(Items from a data source)
----------------

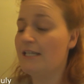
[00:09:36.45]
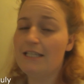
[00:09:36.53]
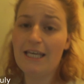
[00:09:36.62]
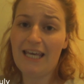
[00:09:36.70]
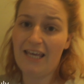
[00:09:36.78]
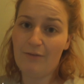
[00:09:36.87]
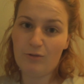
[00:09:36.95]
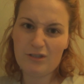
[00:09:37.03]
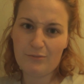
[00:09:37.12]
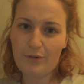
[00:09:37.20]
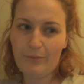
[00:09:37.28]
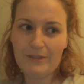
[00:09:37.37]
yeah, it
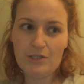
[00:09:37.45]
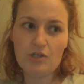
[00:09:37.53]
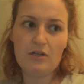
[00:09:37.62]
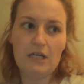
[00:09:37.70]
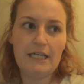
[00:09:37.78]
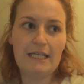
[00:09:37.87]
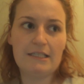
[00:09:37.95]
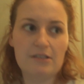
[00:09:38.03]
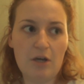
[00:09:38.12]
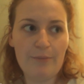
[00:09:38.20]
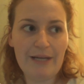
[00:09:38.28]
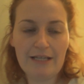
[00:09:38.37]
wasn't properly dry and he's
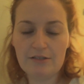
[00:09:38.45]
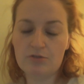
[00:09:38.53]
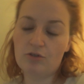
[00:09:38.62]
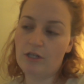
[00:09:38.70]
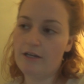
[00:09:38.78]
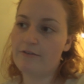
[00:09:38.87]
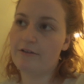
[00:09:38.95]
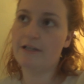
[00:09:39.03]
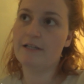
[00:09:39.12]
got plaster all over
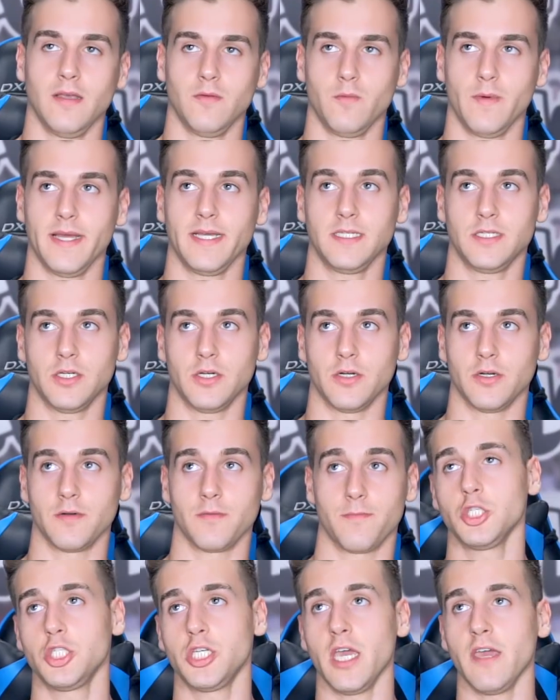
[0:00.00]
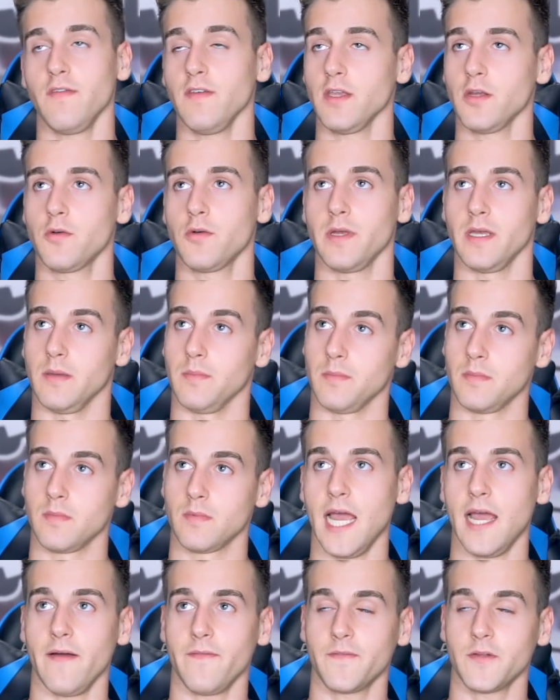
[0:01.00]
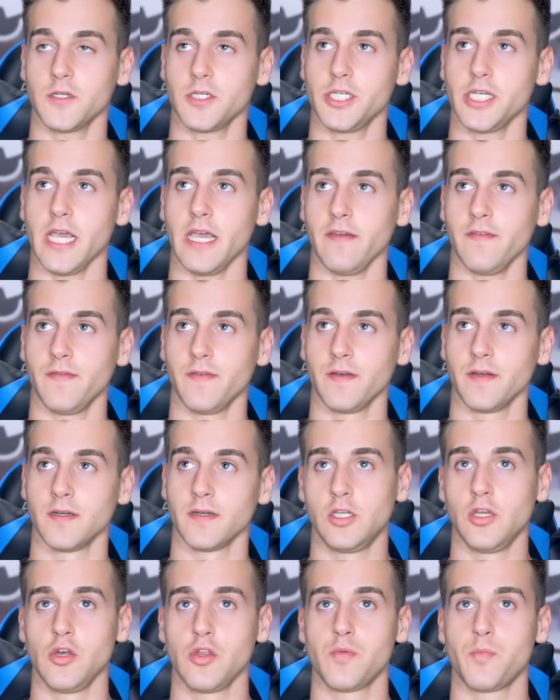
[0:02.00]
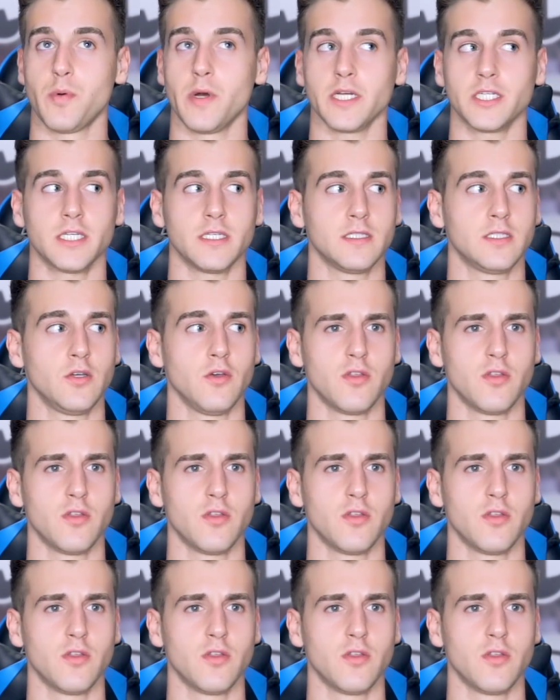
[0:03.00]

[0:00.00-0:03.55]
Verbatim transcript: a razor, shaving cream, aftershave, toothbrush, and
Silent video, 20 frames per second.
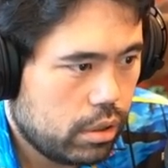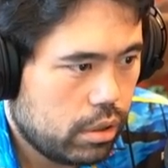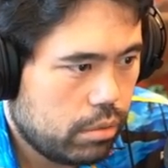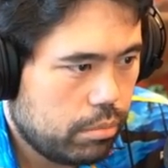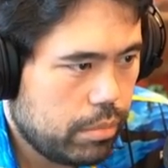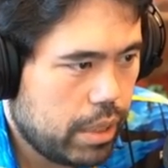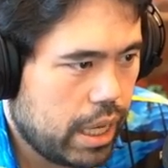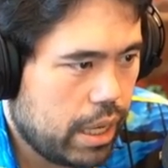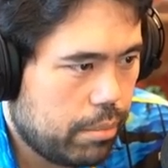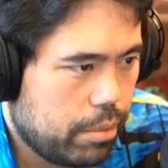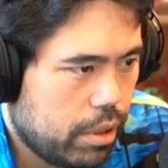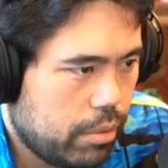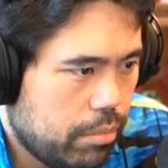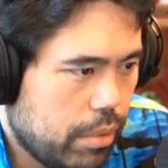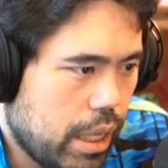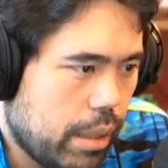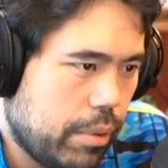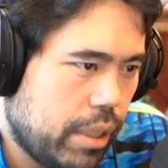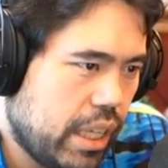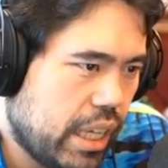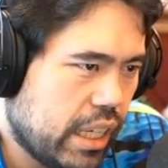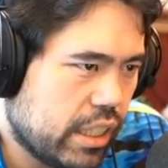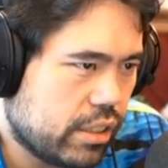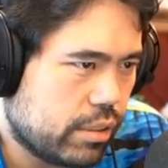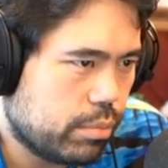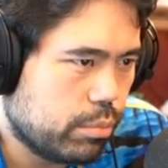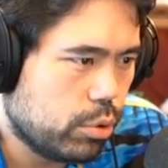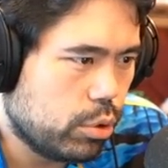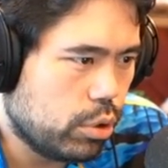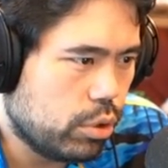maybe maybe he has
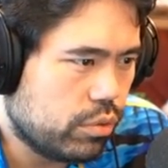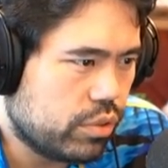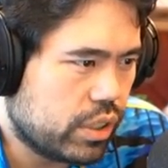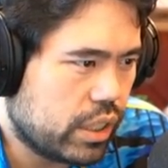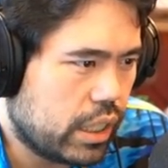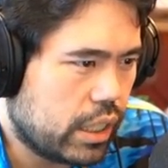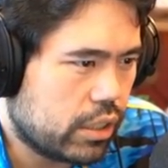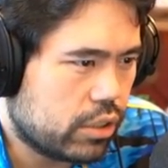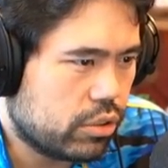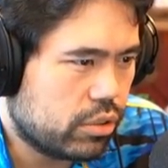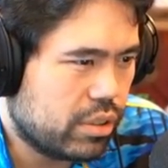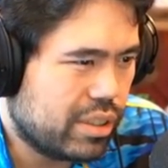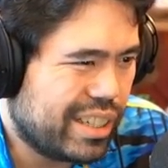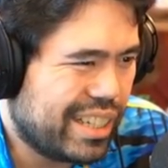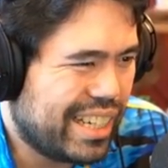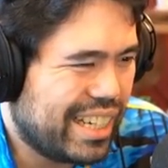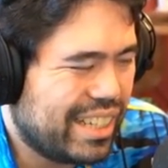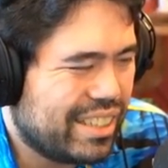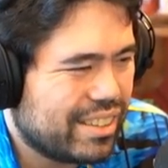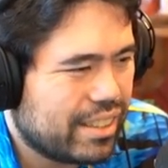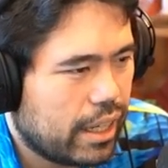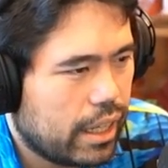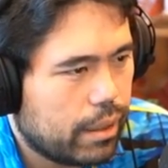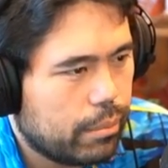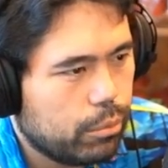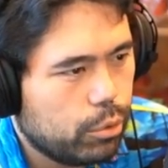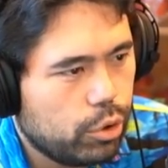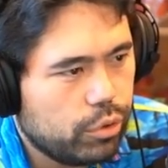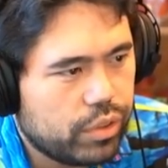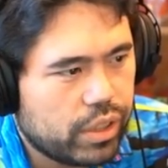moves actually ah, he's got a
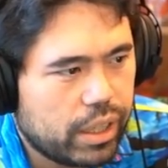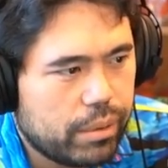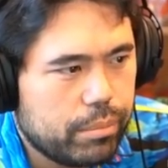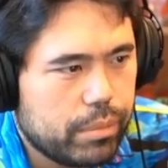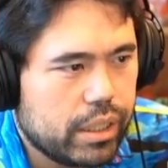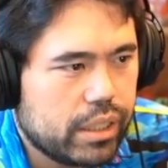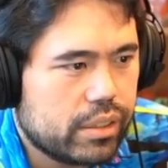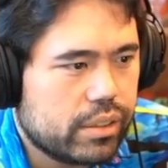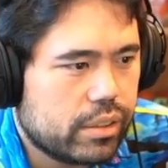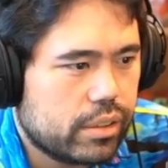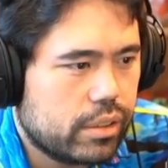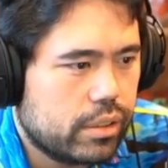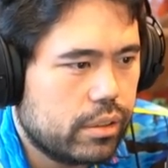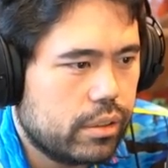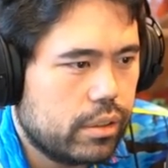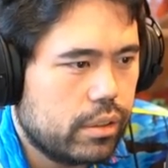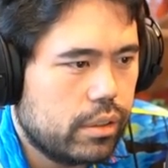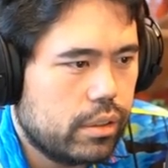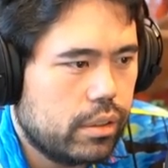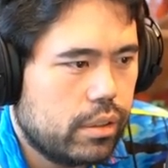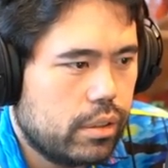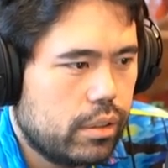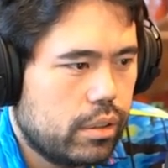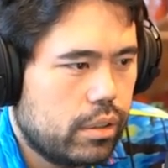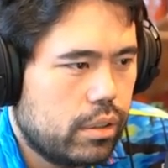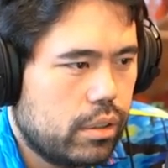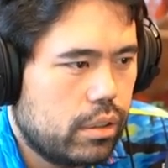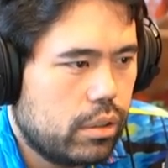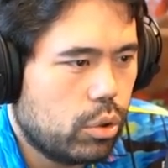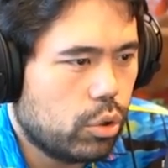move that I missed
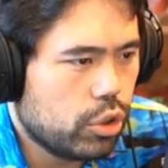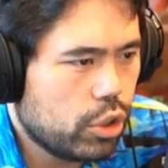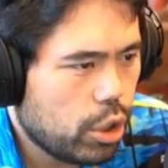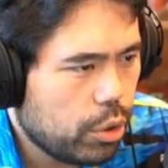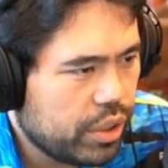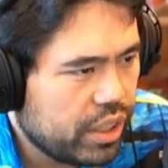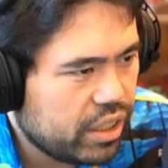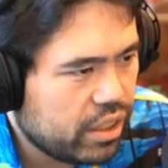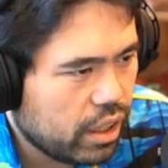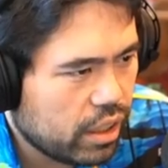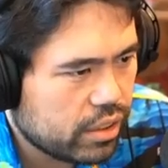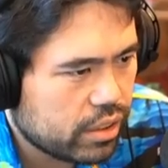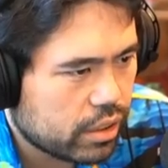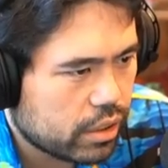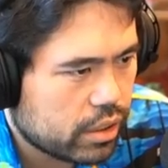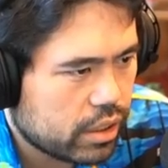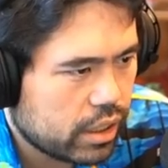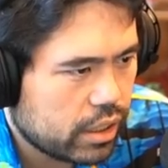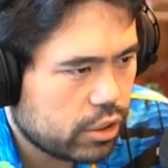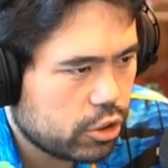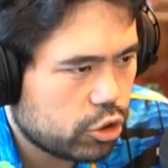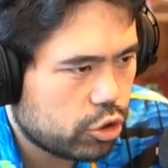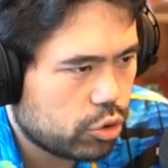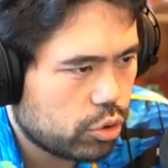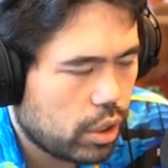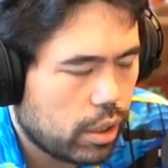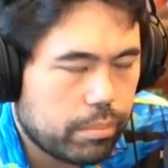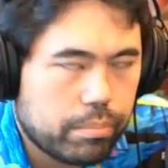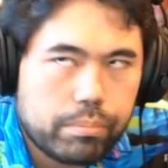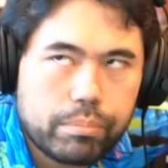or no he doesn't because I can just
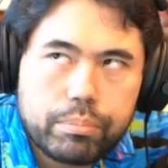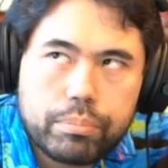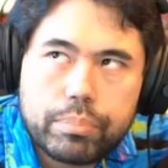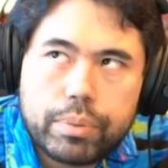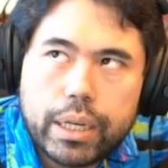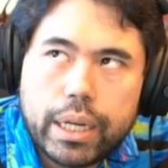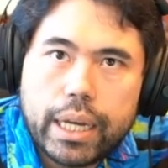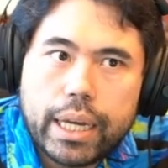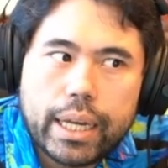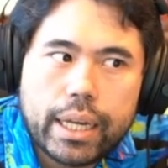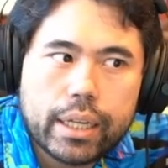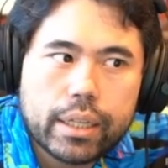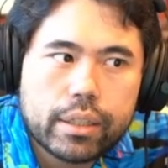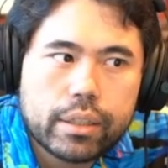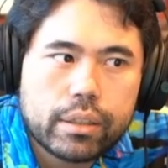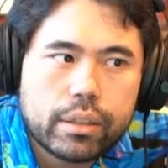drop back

----------------

- Action item:
All lines from the one containing "[00:09:38.70]" through the final line of the records are to be retyped exactly; no other lines and no pictures are to be included.

- Completed task:
[00:09:38.70]
[00:09:38.78]
[00:09:38.87]
[00:09:38.95]
[00:09:39.03]
[00:09:39.12]
got plaster all over
[0:00.00]
[0:01.00]
[0:02.00]
[0:03.00]

[0:00.00-0:03.55]
Verbatim transcript: a razor, shaving cream, aftershave, toothbrush, and
Silent video, 20 frames per second.
maybe maybe he has
moves actually ah, he's got a
move that I missed
or no he doesn't because I can just
drop back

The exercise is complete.